• **ABOUT THIS EXERCISE**
Omit every picture and return the rest of the data unaltered.

• **THE RECORDS**
=======
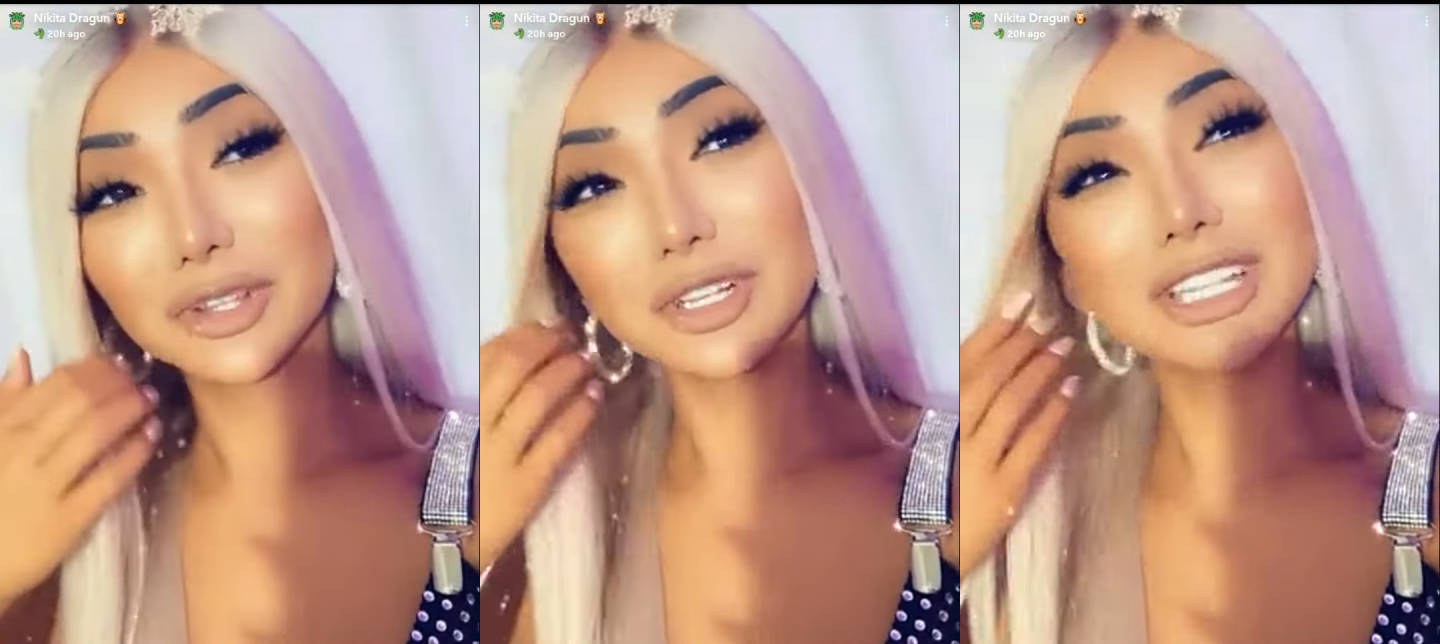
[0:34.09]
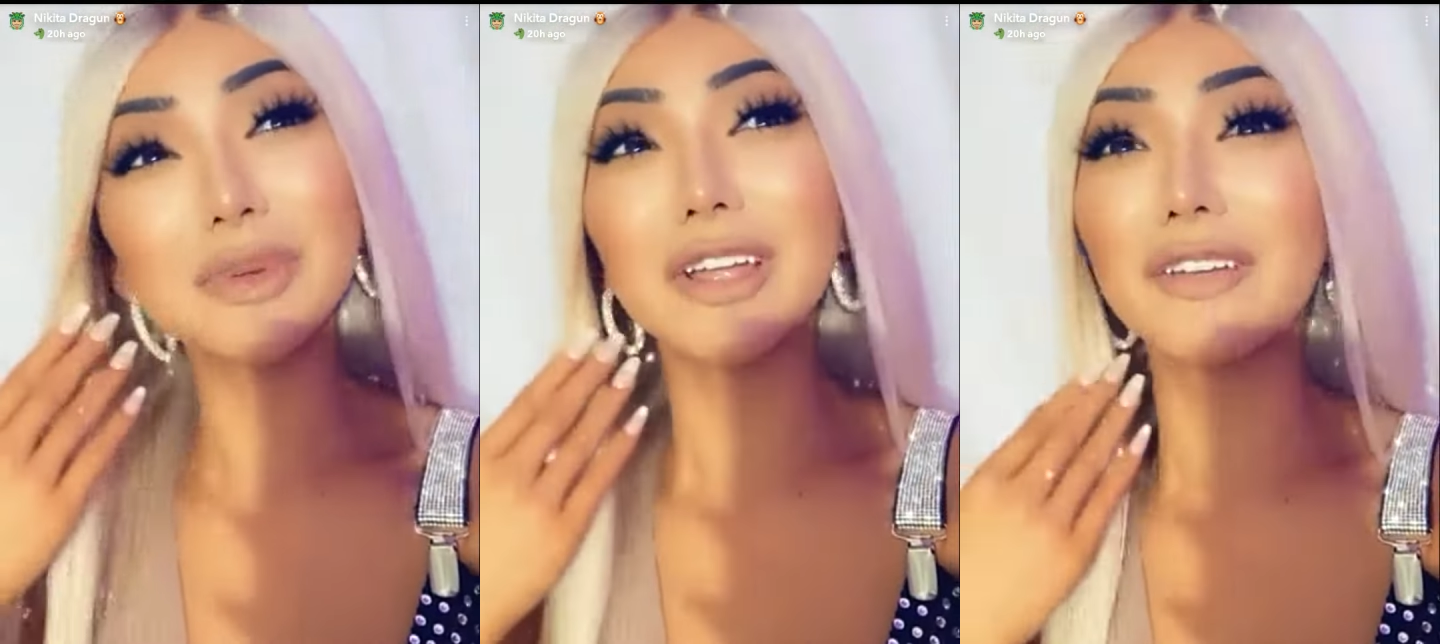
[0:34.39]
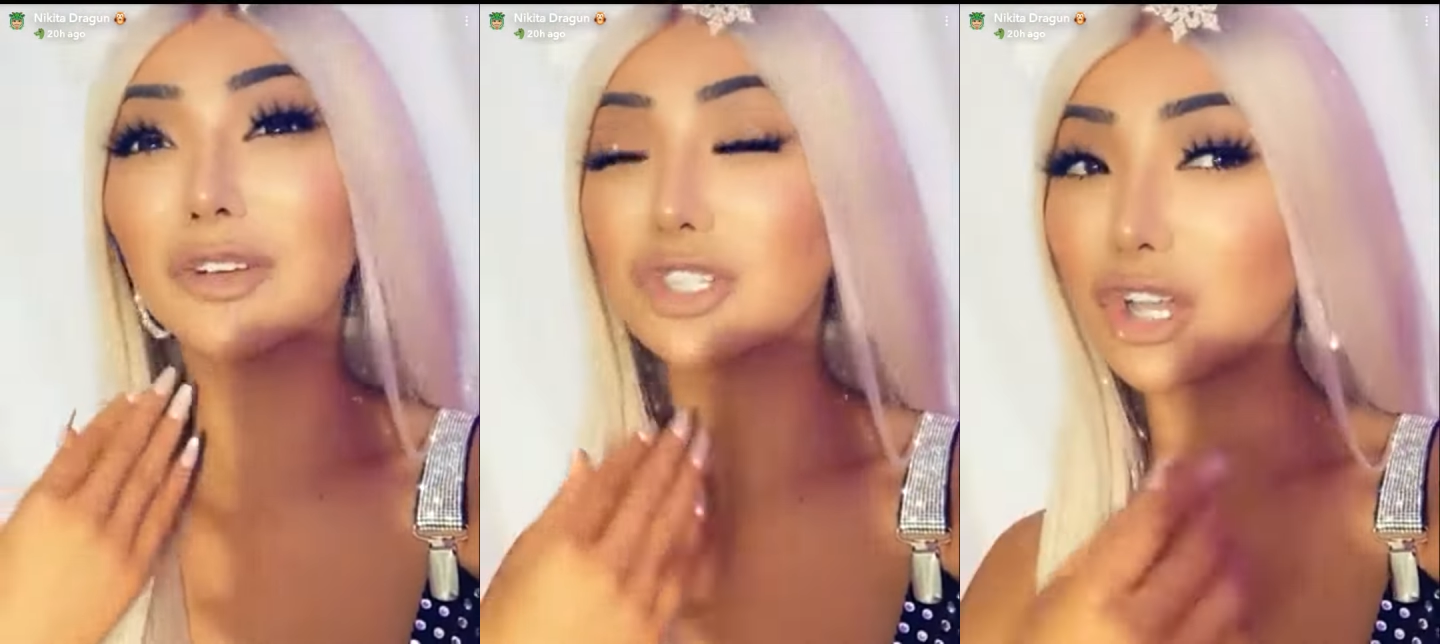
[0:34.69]
The only time I
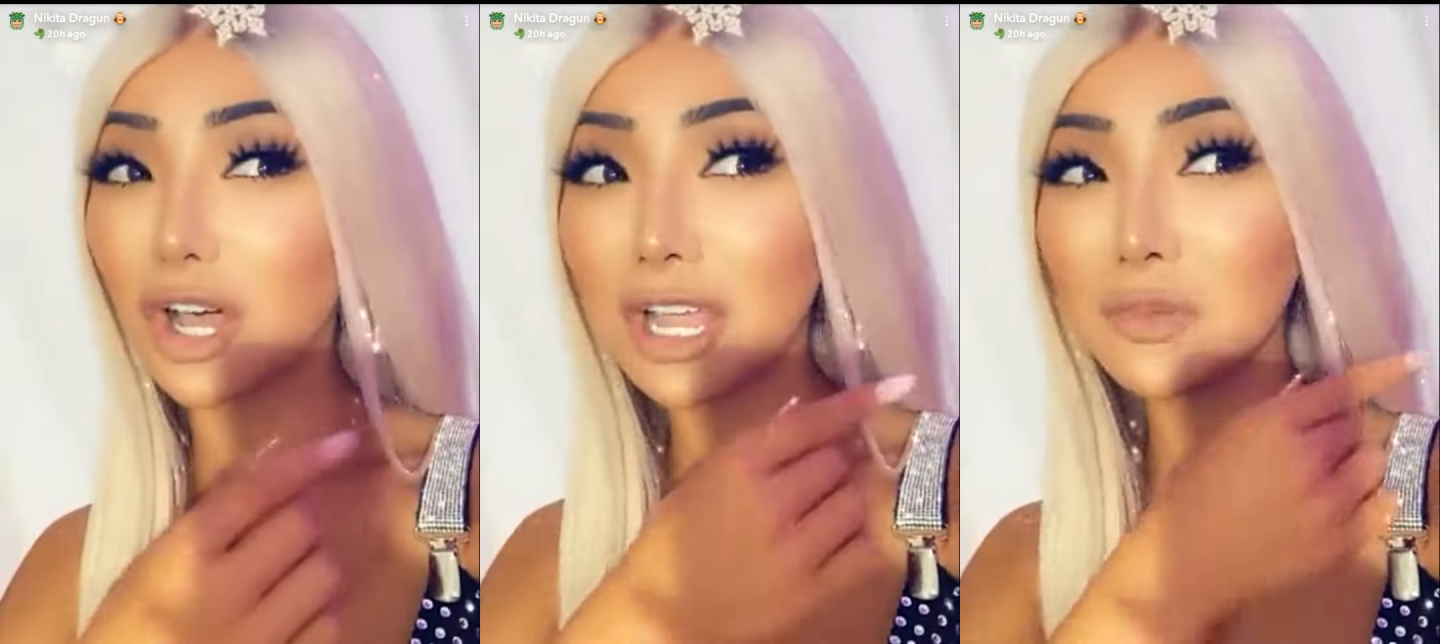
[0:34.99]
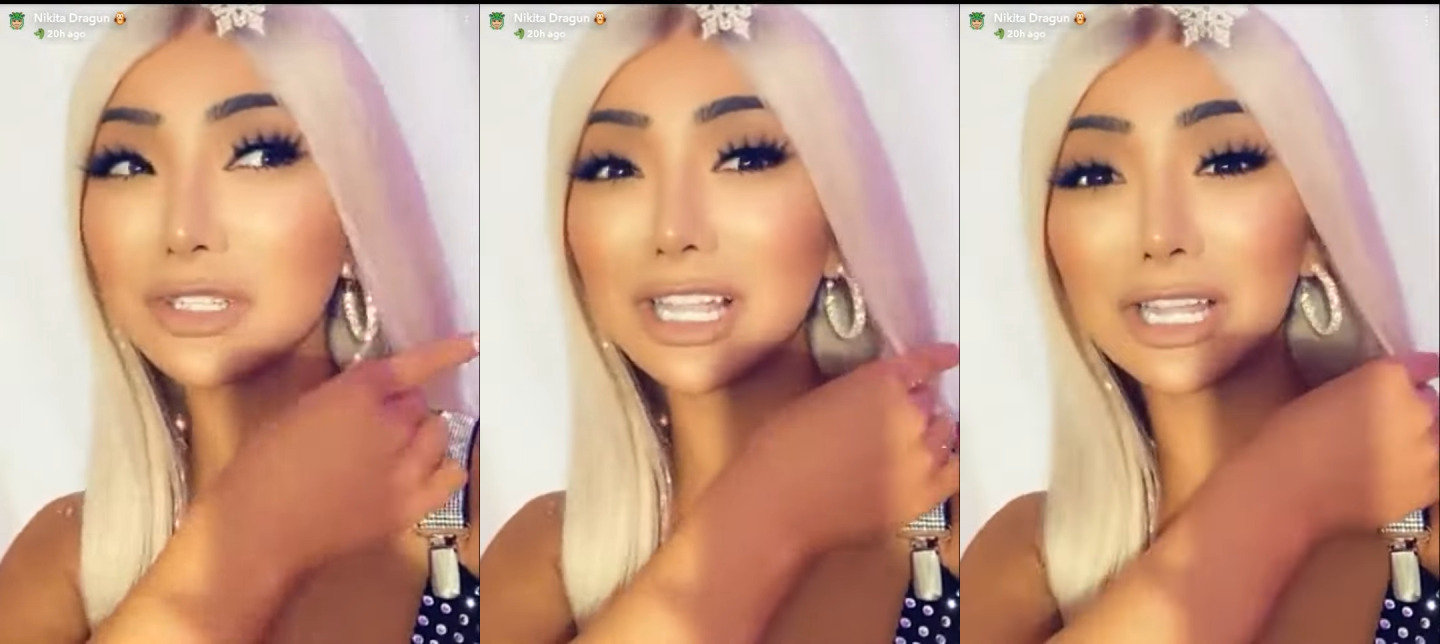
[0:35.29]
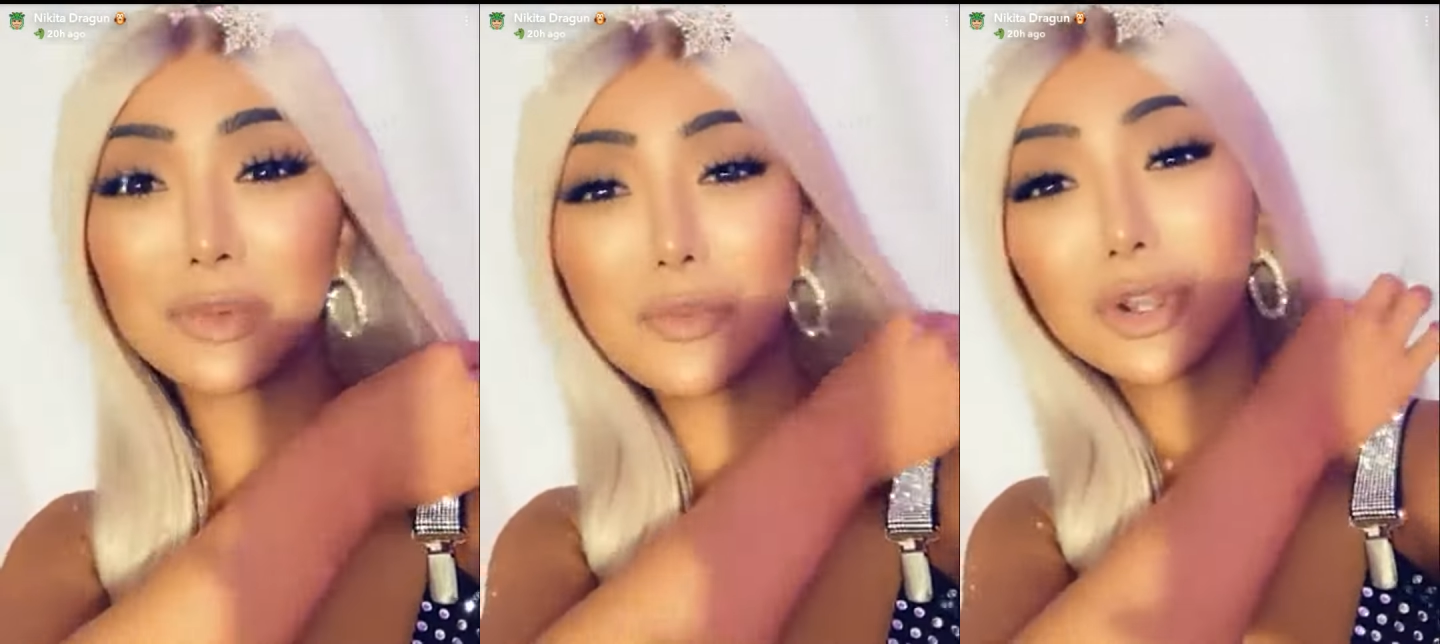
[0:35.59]
ever saw him was
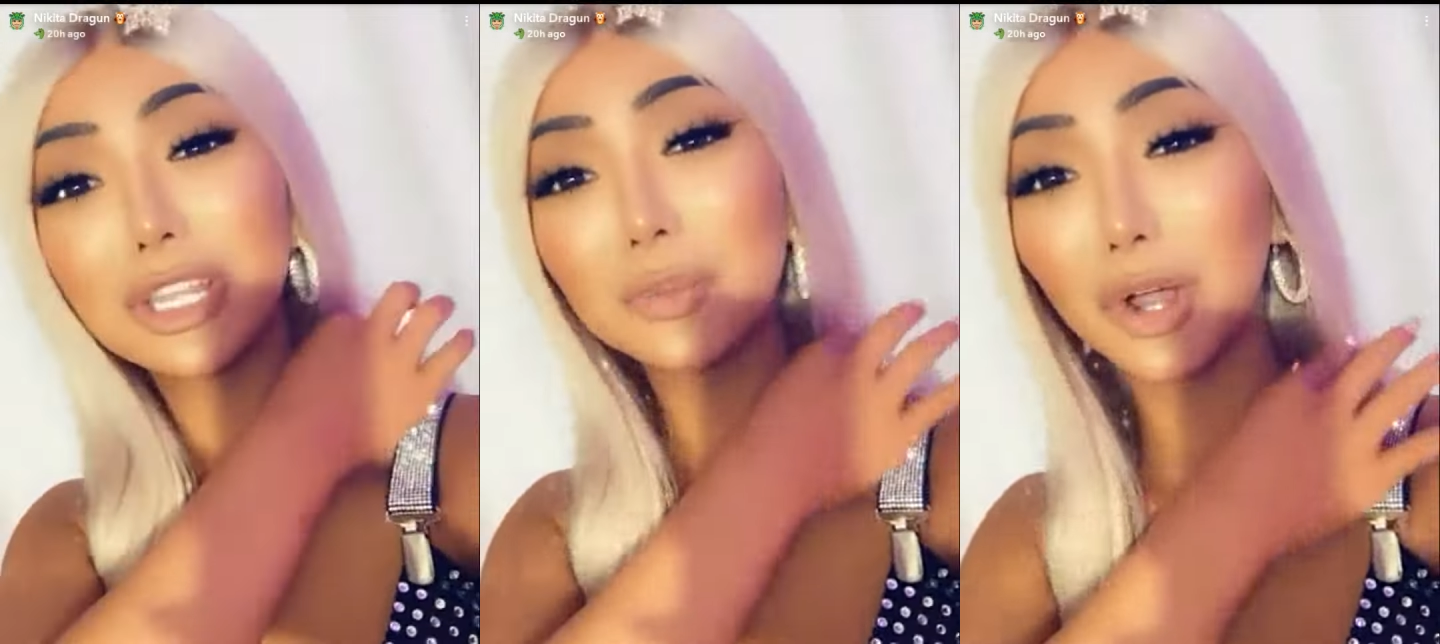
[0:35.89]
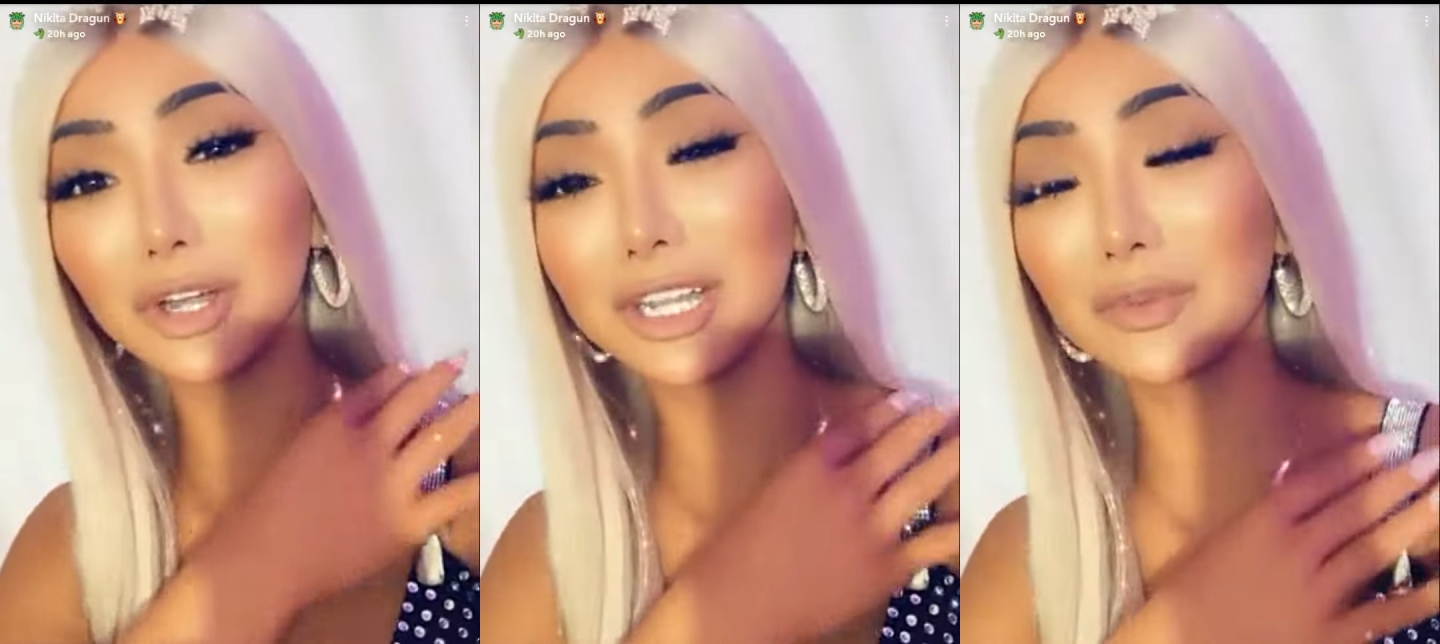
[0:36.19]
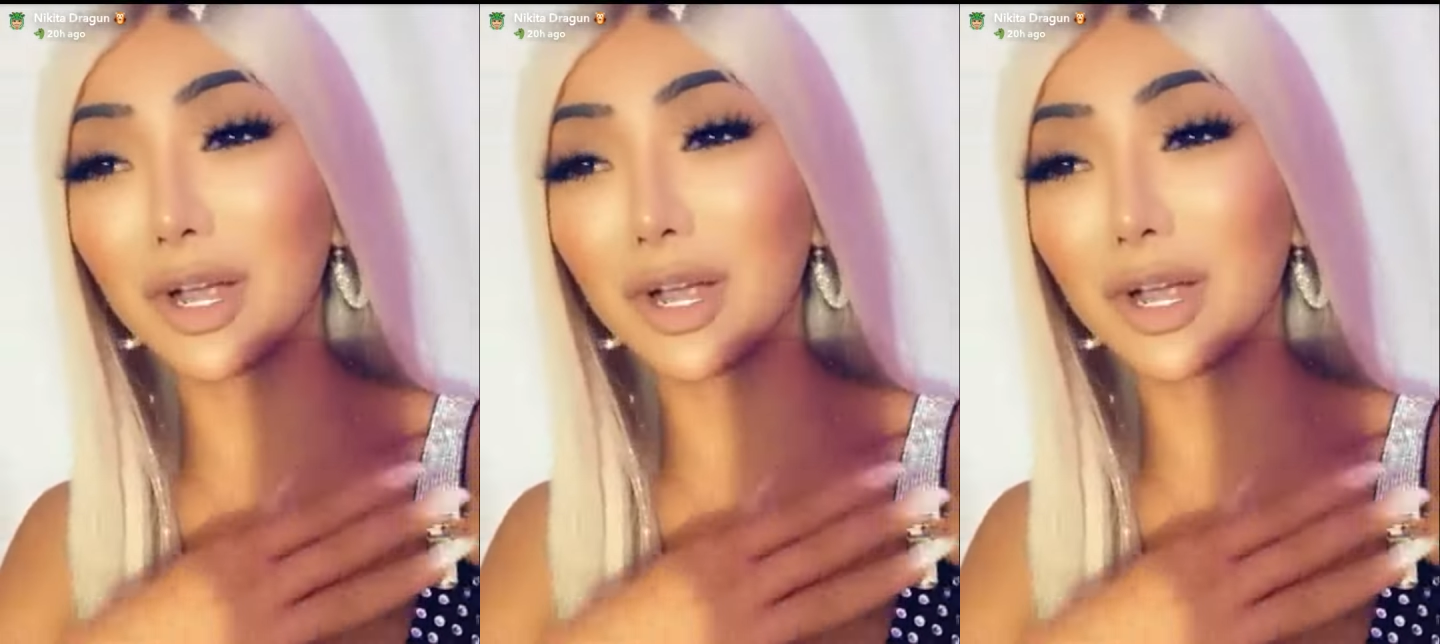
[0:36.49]
at like my birthday party,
=======
• **EXERCISE RESPONSE**
[0:34.09]
[0:34.39]
[0:34.69]
The only time I
[0:34.99]
[0:35.29]
[0:35.59]
ever saw him was
[0:35.89]
[0:36.19]
[0:36.49]
at like my birthday party,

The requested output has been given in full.